◆ **DATA UNDER STUDY**:
——————

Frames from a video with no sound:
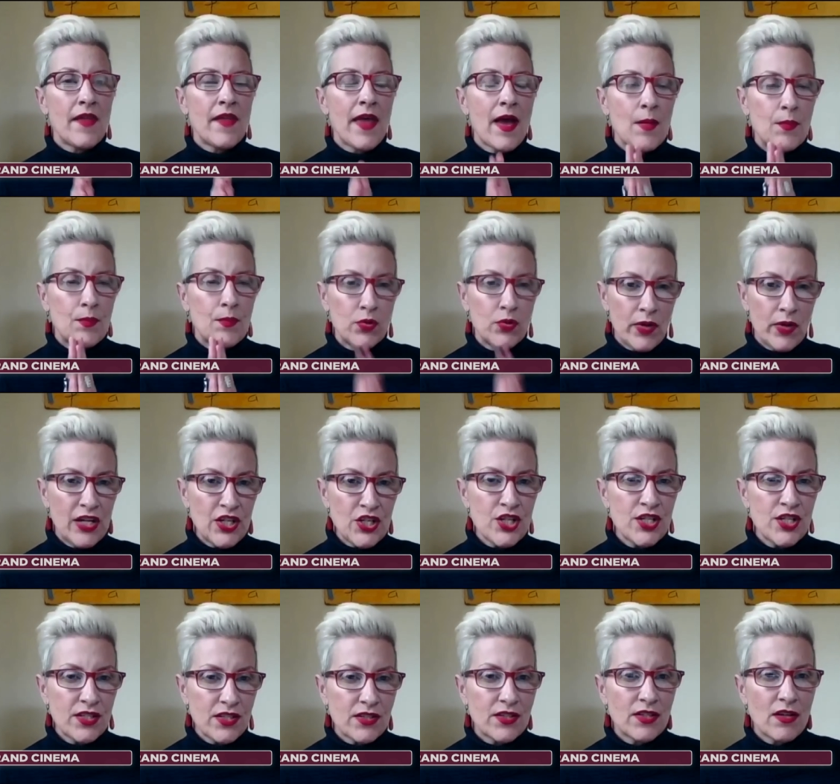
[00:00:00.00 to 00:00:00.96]
and that
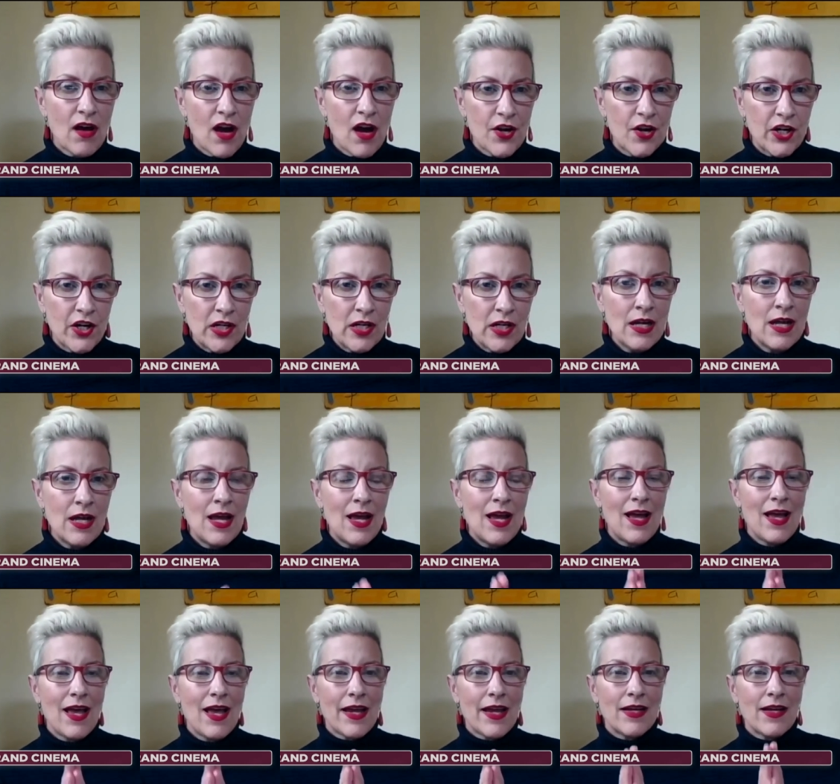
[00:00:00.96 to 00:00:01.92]
precious daughter.
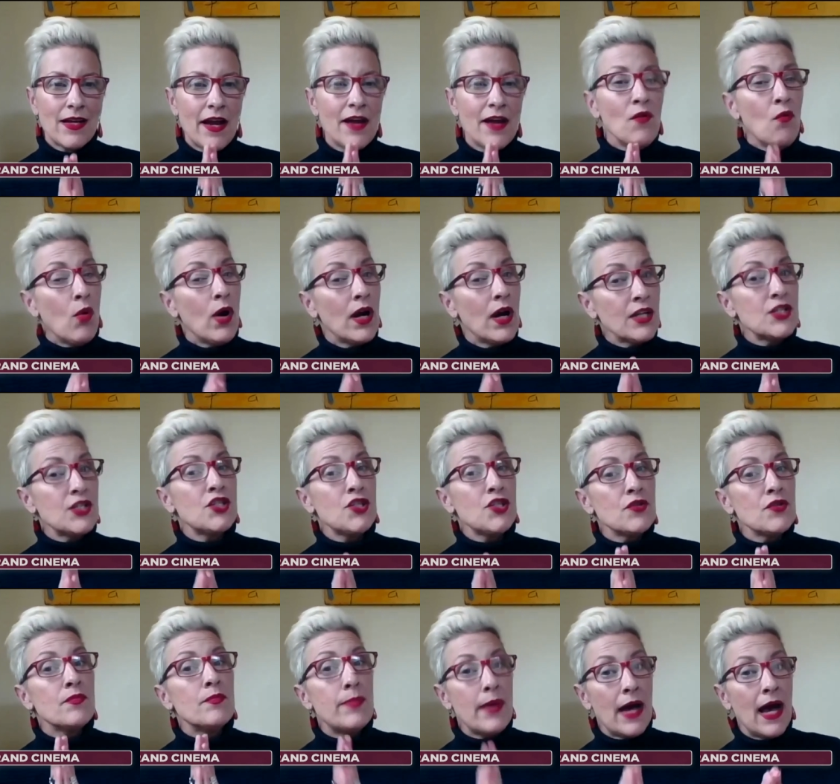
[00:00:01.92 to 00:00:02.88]
And I want
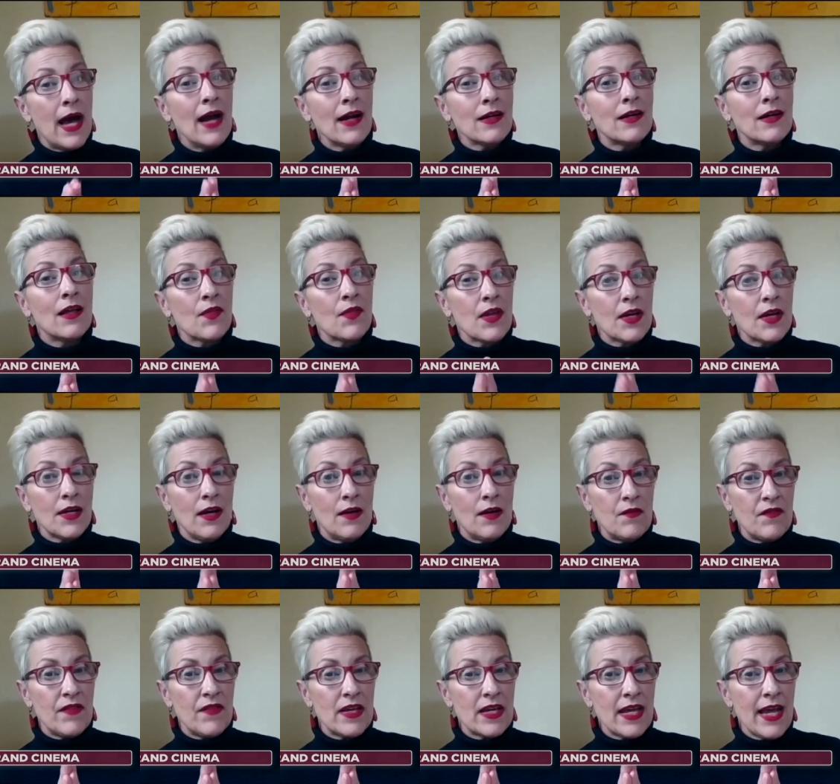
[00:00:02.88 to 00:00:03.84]
you back on the
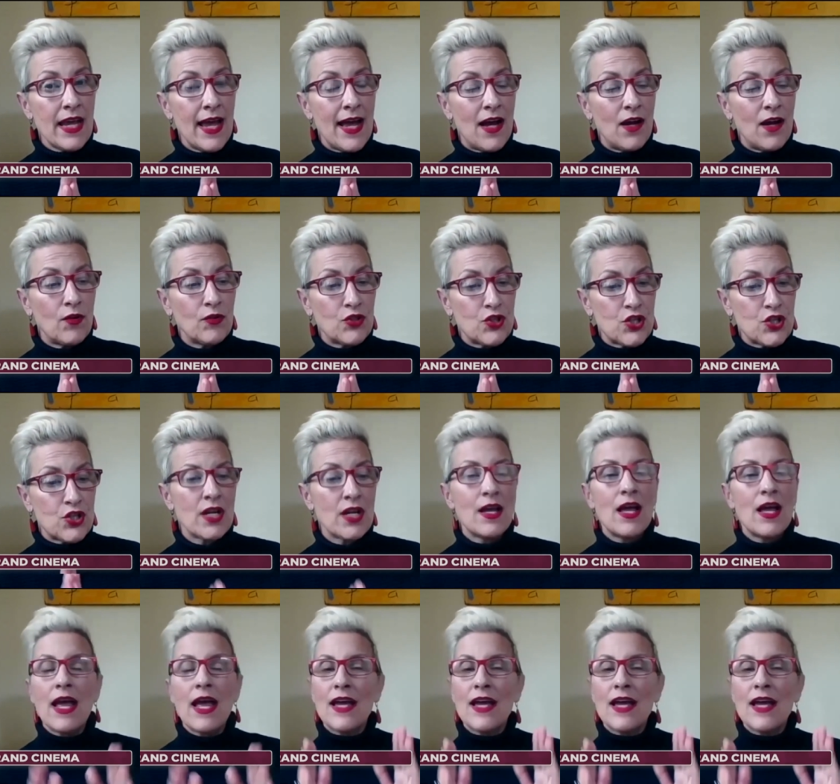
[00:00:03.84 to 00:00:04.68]
comfy couch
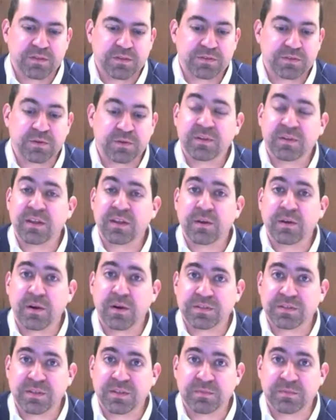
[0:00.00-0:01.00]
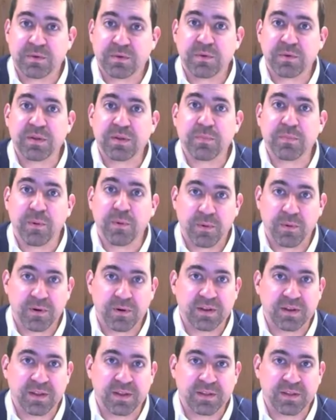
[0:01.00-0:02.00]
certainly encourage them to
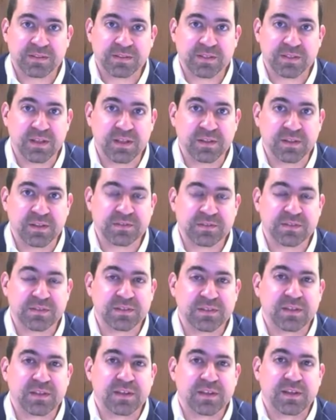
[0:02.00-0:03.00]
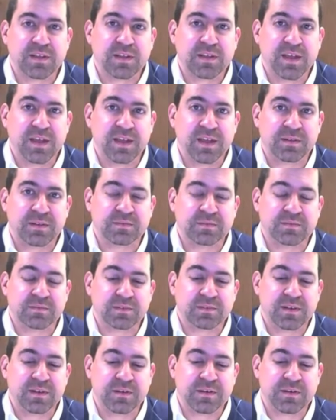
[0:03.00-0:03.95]
report incidents, and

——————

◆ **WORK INSTRUCTION**:
Write out exactly the lines from the line that contains "[00:00:03.84 to 00:00:04.68]" through the end of the material, including both ends. No pictures belong in the copy.

◆ **EXPECTED OUTPUT**:
[00:00:03.84 to 00:00:04.68]
comfy couch
[0:00.00-0:01.00]
[0:01.00-0:02.00]
certainly encourage them to
[0:02.00-0:03.00]
[0:03.00-0:03.95]
report incidents, and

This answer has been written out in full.